Samoa Under the Sailing Gods
VI
VI
Shortly before I had transferred to Savaii, in 1923, the Administrator mentioned to me that he was starting a "boy movement"—with the idea, so he said, of inculcating discipline into the youth of the country, of which he remarked (incorrectly) that they did not get enough in their home lives.
Accordingly, the Sea Scouts had been merged into a new organization, called the Star, or Fetu, which had already, in 1924, largely as a result of compulsion exercised by the Fai-pules, made considerable progress in Upolu.
In August of that year the Administrator set out on his annual inspection of Savaii. He was accompanied by various white officials, including the Chief Medical Officer, and also by two visiting doctors—Lambert and Buxton. I saw something of the party at their starting-point, Fagamalo. One incident there impressed itself vividly upon me. A sandy road overhung by palms, and dusk has already fallen. There comes the blaring of a bugle and the throb of a drum, and suddenly from the gloom emerges the Administrator, closely followed by a short column of native youths with red topless fezzes, white singlets, and scarlet lava-lavas. They are headed also by the physically enormous high-chief Faumuina—with red sash of office across his bosom. I had barely time to step aside—for I had not known of the presence of the Fetu in Savaii—and in a few seconds they had vanished again into the gloom, with somewhat of the strange and orderly exuberance of a band of urchins.

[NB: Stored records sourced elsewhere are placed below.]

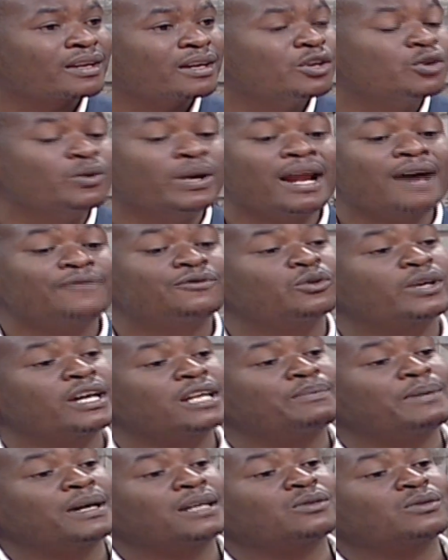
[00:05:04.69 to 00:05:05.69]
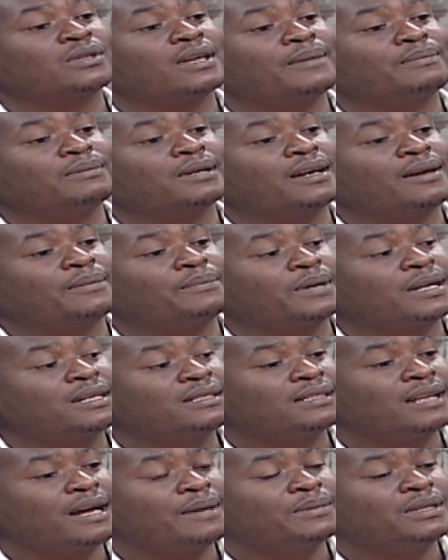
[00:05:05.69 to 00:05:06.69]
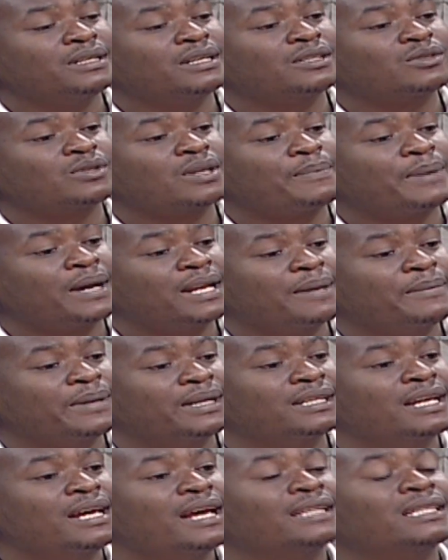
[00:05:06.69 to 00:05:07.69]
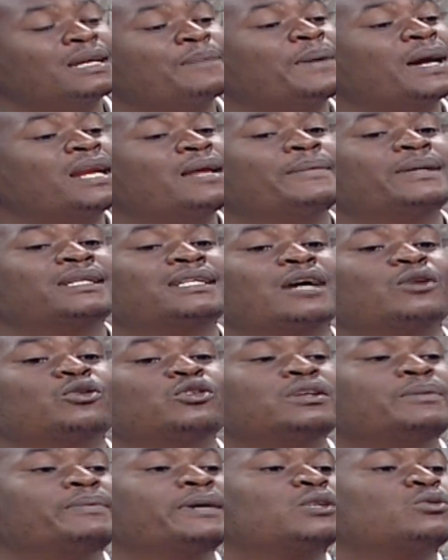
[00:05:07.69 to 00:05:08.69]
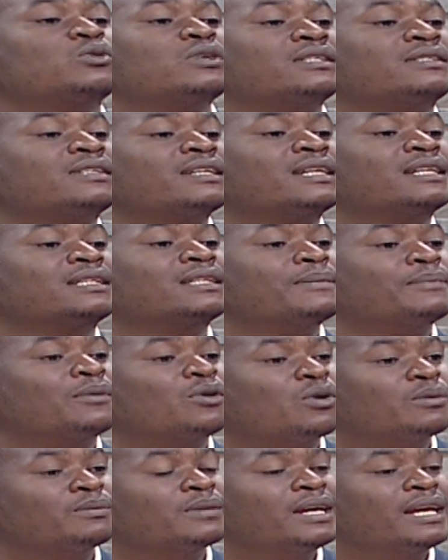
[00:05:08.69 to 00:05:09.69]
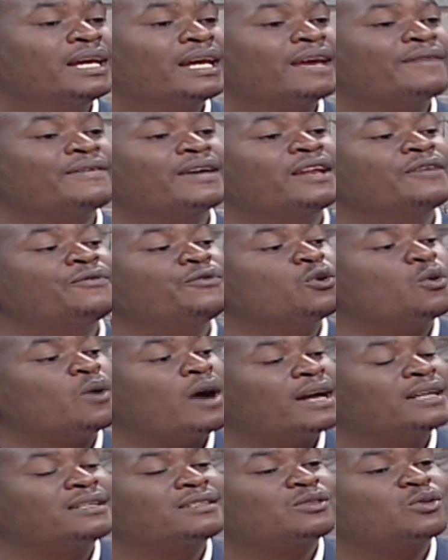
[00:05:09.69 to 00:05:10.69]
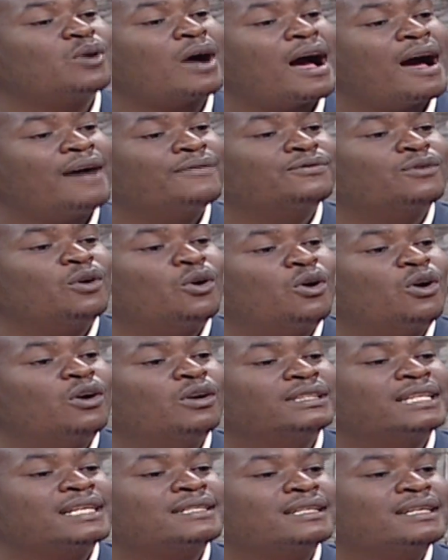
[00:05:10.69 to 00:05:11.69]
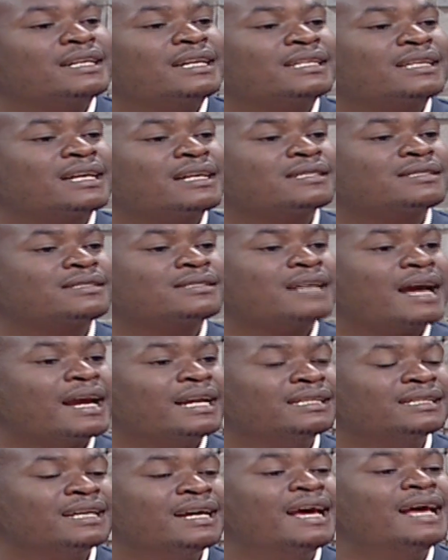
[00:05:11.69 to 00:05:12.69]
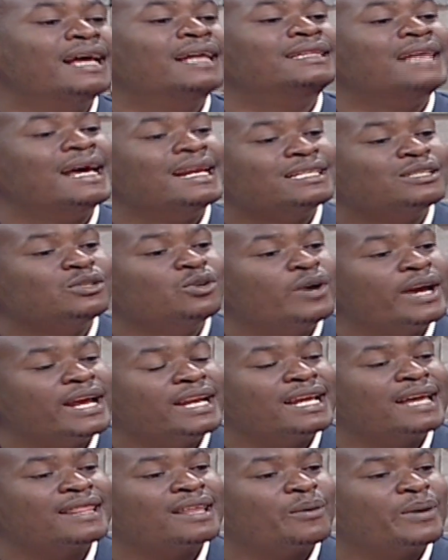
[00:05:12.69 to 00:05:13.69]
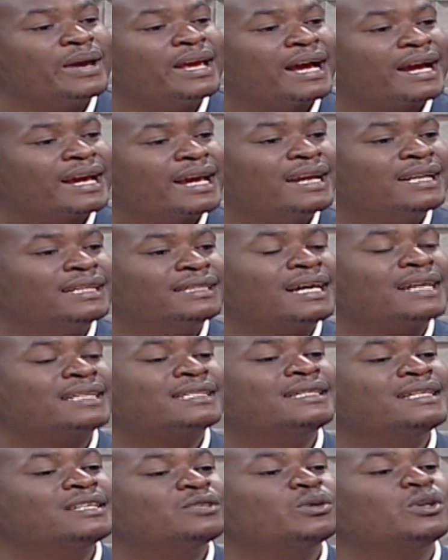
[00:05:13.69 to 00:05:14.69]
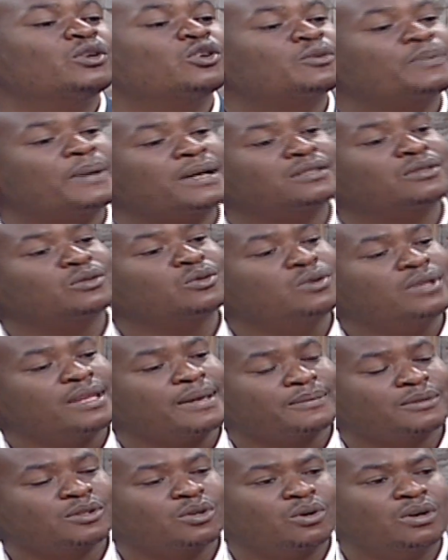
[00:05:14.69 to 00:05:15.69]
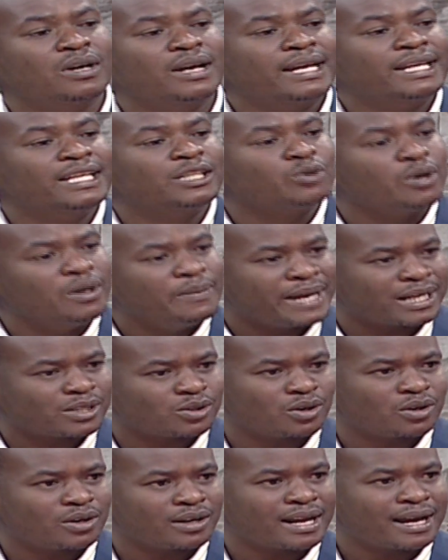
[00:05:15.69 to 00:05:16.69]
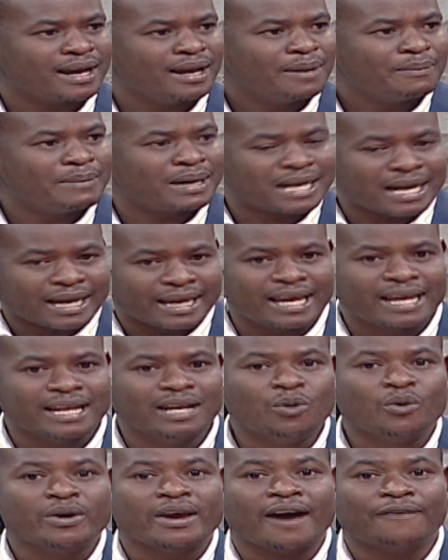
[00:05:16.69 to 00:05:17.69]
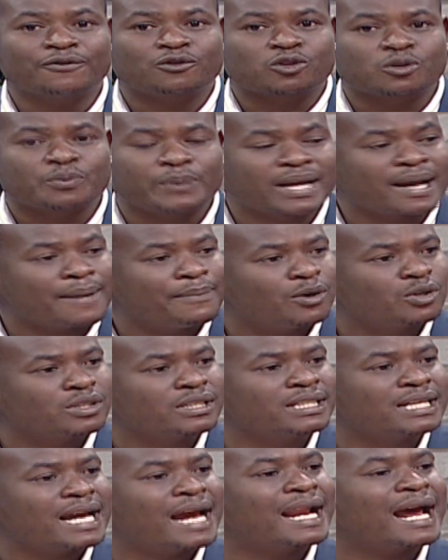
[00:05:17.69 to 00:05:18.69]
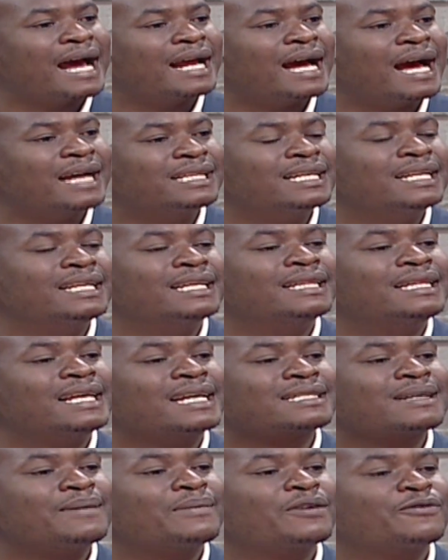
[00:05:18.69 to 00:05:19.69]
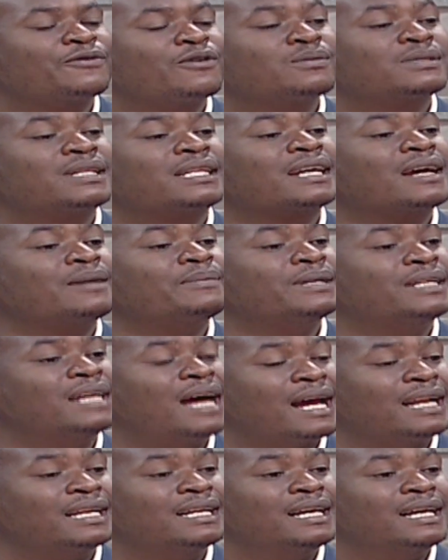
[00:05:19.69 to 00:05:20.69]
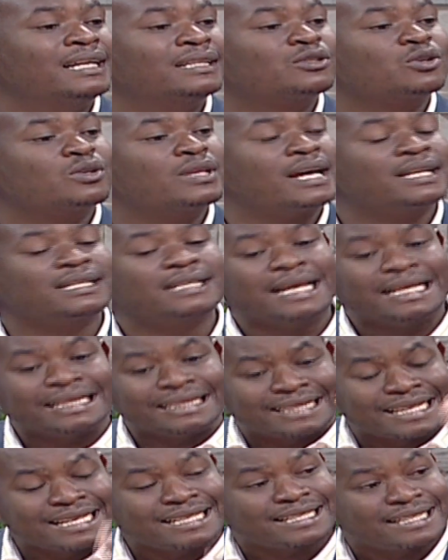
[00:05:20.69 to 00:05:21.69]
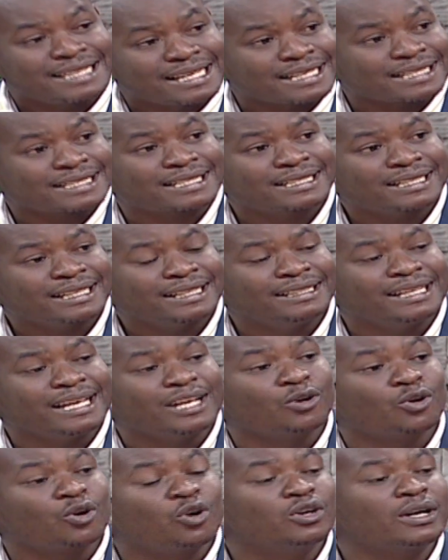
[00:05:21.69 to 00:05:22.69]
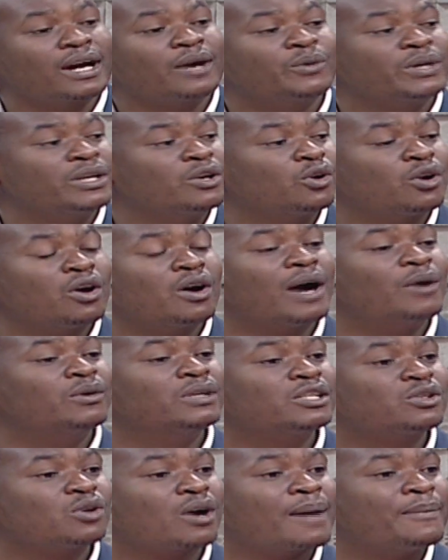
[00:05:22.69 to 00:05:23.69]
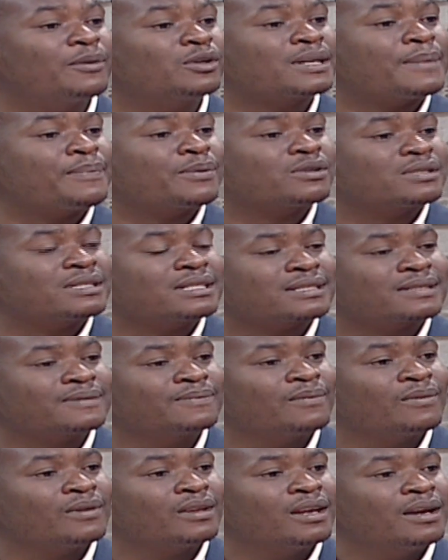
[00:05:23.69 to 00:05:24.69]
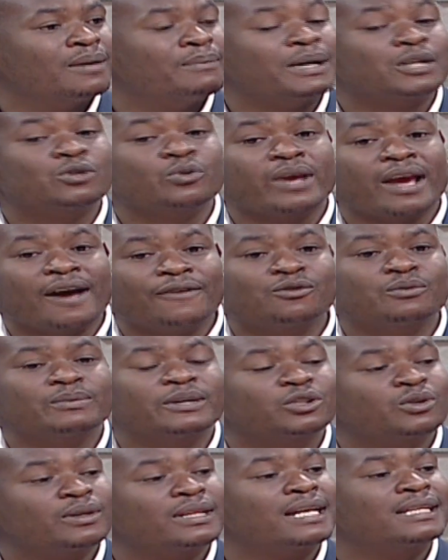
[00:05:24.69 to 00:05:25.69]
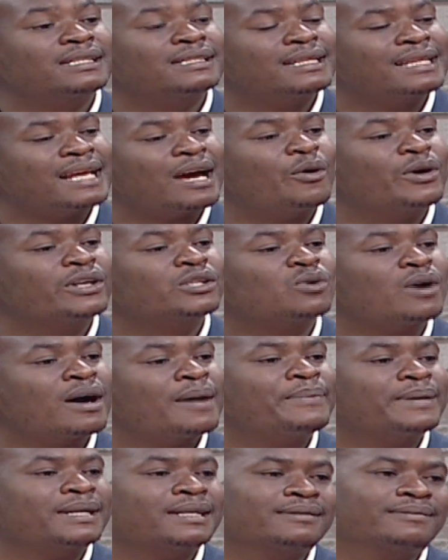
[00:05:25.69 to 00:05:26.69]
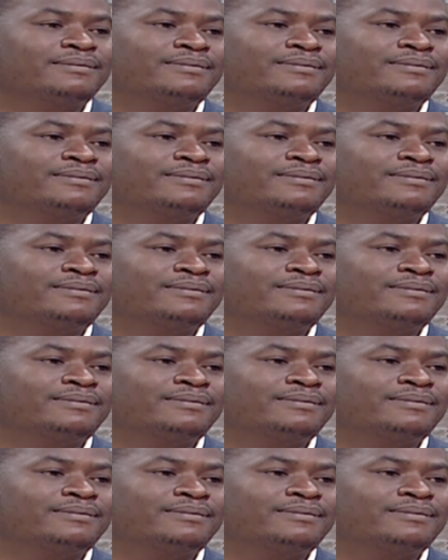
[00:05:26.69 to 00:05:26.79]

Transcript: You will have to get back to the uh, president, I mean, uh, to the parliament. The parliament cannot debate what is taking them home. Even if you want to have all the signatures signed, there is no any other way again that this will not pass through them. So it will be a tall order. But again, we have to speak about it. And uh, actually, there are some reforms that can be done so that these things, they no longer, we no longer only talk about a process. Okay. But we have to make sure that they are going to happen.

This particular squad was recruited from the youth of Apia, and accompanied the Administrator on his malanga round Savaii, being designed to initiate the movement in that island. Their example, although no doubt so intended, cannot have been entirely to the good, for they thieved from the very Residency at Fagamalo itself. In this respect, however, they were no worse than the Sea Scouts who had accompanied the Administrator on his first malanga, in 1923. Their penchant had been for breaking into trading-stations and stealing beer: a misdemeanour which at least one trader had found himself at a loss how to report.
At the Seventh Session of the Permanent Mandates Commission, 1925,
"M. Rappard said his attention had been called to an article in the Wellington Evening Post, in which the Superintendent of Schools of the mandated territory, Mr. Rutherford, had made a very interesting statement on the admirable scout movement. There was a badge worn by the Boy Scouts, the five rays of which represented God, King, Country, Mind, and Body. He ventured to suggest that possibly another ray might be added to represent the League of Nations."
This scintillating suggestion, I regret to have to record, gave no evidence of being favoured with adoption.